Neurodiagnostic studies include remote continuous video EEG monitoring, portable CT scanner and neonatal MRI imaging protocols. Neurotherapeutic protocols include therapeutic hypothermia (whole body cooling) for hypoxic ischemic encephalopathy, status epilepticus, neonatal seizures and epilepsy and perinatal strokes. Clinical trials are ongoing.
The Neonatal Neurology Program and Neurocritical Care Program provides both Neonatal Neurology and Perinatal Brain Injury clinics for evaluation and ongoing care of newborns and infants with neurologic issues acquired in the neonatal period at both the Sheikh Zayed Campus for Advanced Children’s Medicine and the Pediatric Specialists of Virginia.
The Perinatal Brain Injury Clinic is a joint multidisciplinary clinic with neonatal neurology, pediatric rehabilitation medicine and physical therapy for our neurologic patients with cerebral palsy.
The Biomarker-Brain Injury Link
Ongoing research at Children’s National is identifying biomarkers, such as heart rate variability, that may help determine the extent of brain injury before, during and after whole-body hypothermia, the gold standard of treatment for perinatal hypoxic ischemic encephalopathy.
"Approximately half of infants with HIE experience poor outcomes following hypothermia," said An Massaro, M.D., Co-director of Research for the Division of Neonatology. "We hope to identify a method of routine monitoring to determine which patients are failing treatment. If we can pinpoint biomarkers that are early signs of impending injury, such as pattern changes in heart rate, we can intervene before the patient is compromised."
Using heart rate variability, researchers also hope to better diagnose brain injury and give parents an accurate glimpse at their child’s future neurological outcome.
Placenta’s Role in Brain Injury
Premature birth and placental infection are major contributors to neonatal brain injuries. Fostering a greater understanding of the placental hormones and growth factors present in the normal prenatal environment may help physicians develop targeted therapies that prevent brain injury.
"The placenta is naturally optimized to aid brain development," said Anna Penn, M.D., Ph.D., investigator in the Center for Neuroscience Research and Co-director of the Board of Visitors Cerebral Palsy Prevention Program in the Division of Neonatology. "At this time, we don’t know how the hormones and growth factors released by the placenta influence fetal brain development. My goal is to gain greater understanding of what’s happening at a basic scientific level so we can create a cocktail of synthetic hormones that help normalize brain development following placental infection or premature birth."

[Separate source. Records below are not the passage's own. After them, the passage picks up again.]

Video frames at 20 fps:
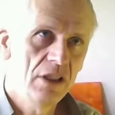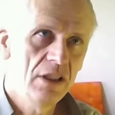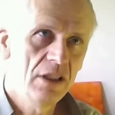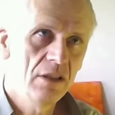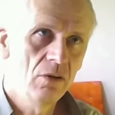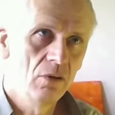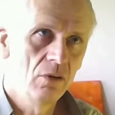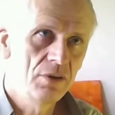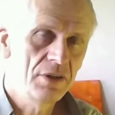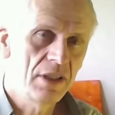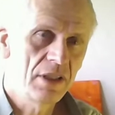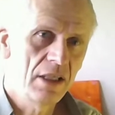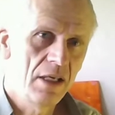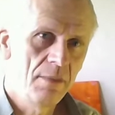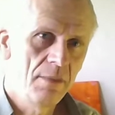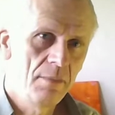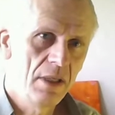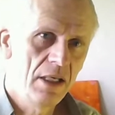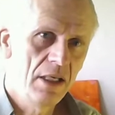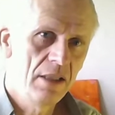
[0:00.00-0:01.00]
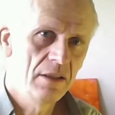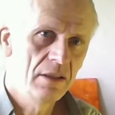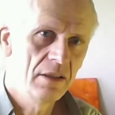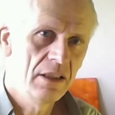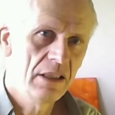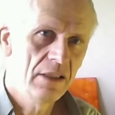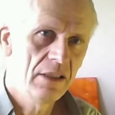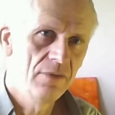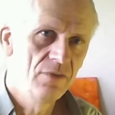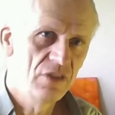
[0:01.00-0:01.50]
all the time and the
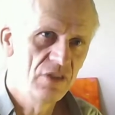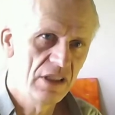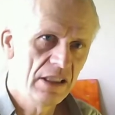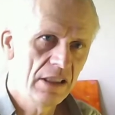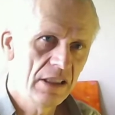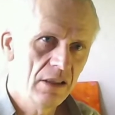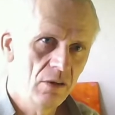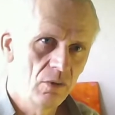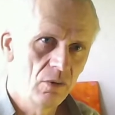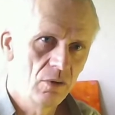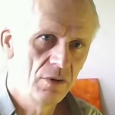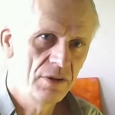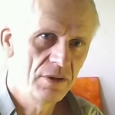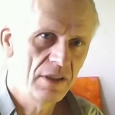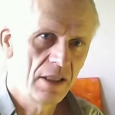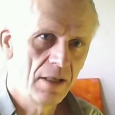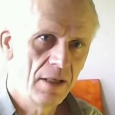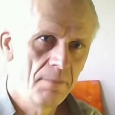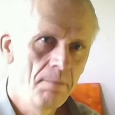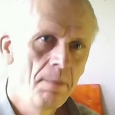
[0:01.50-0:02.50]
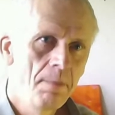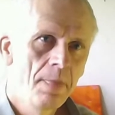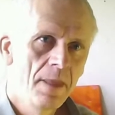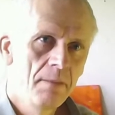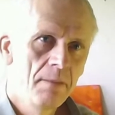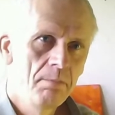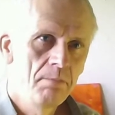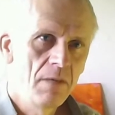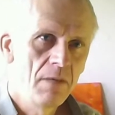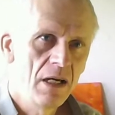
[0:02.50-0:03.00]
key of D all the time.
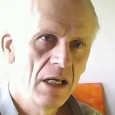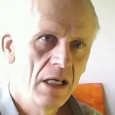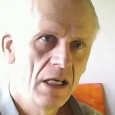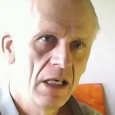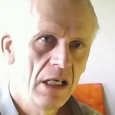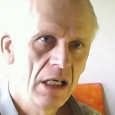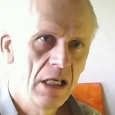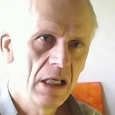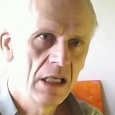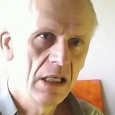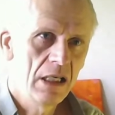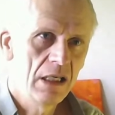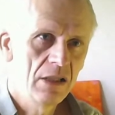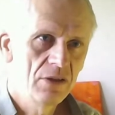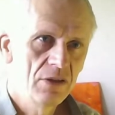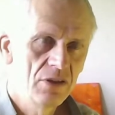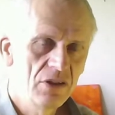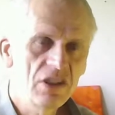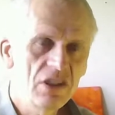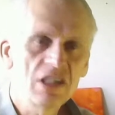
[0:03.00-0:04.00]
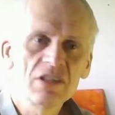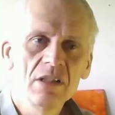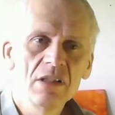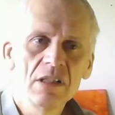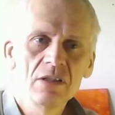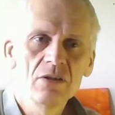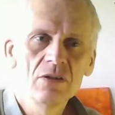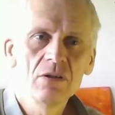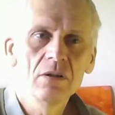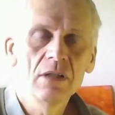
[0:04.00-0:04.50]
My suggestion
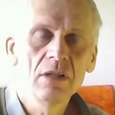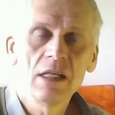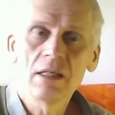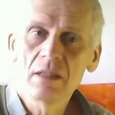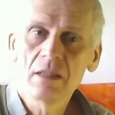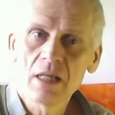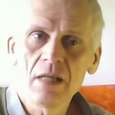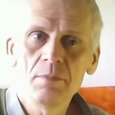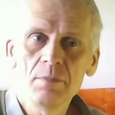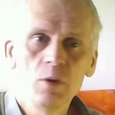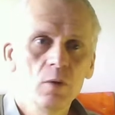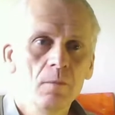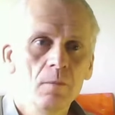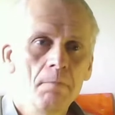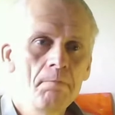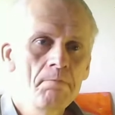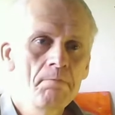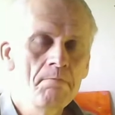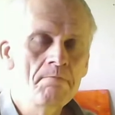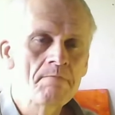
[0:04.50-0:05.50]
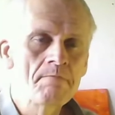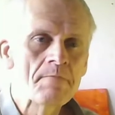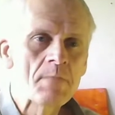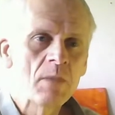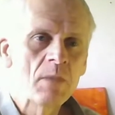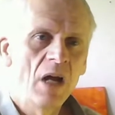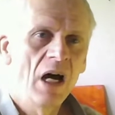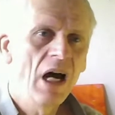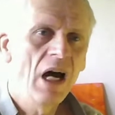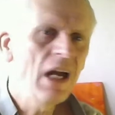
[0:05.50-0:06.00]
is you get a capo.
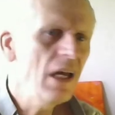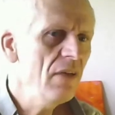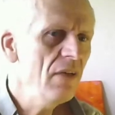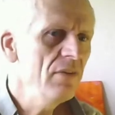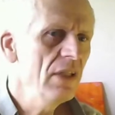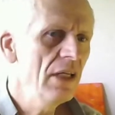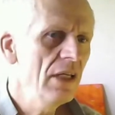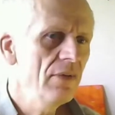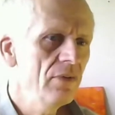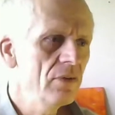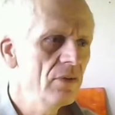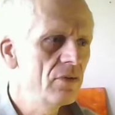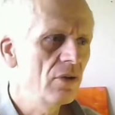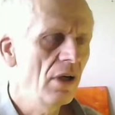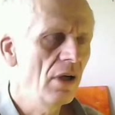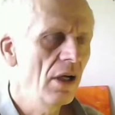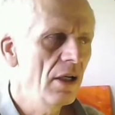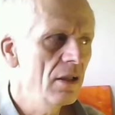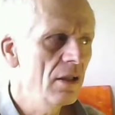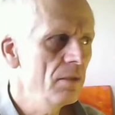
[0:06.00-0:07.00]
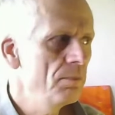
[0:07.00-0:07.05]
I have never tried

Dr. Penn’s prior placental research has included monitoring hormone levels in experimental models, examining human placentas to see what hormones are produced under certain circumstances, and analyzing the cerebral spinal fluid of premature infants to see which hormones are present. Her ongoing research in both babies and mice focuses on determining which prenatal and newborn hormone levels correlate with normal development and improved neurological outcomes when there is risk of brain injury.
Clinical Training and Other Learning Opportunities
Our training programs offer top-notch medical education and experience complementing our commitment to excellence. Residents and Fellows participate in a rigorous curriculum providing many research, conference and learning opportunities such as our Child Neurology Fellowship and our Prenatal Neurology Research Fellowship Program headed by Adré J. du Plessis, MBChB, Director of the Prenatal Pediatrics Institute at Children's National.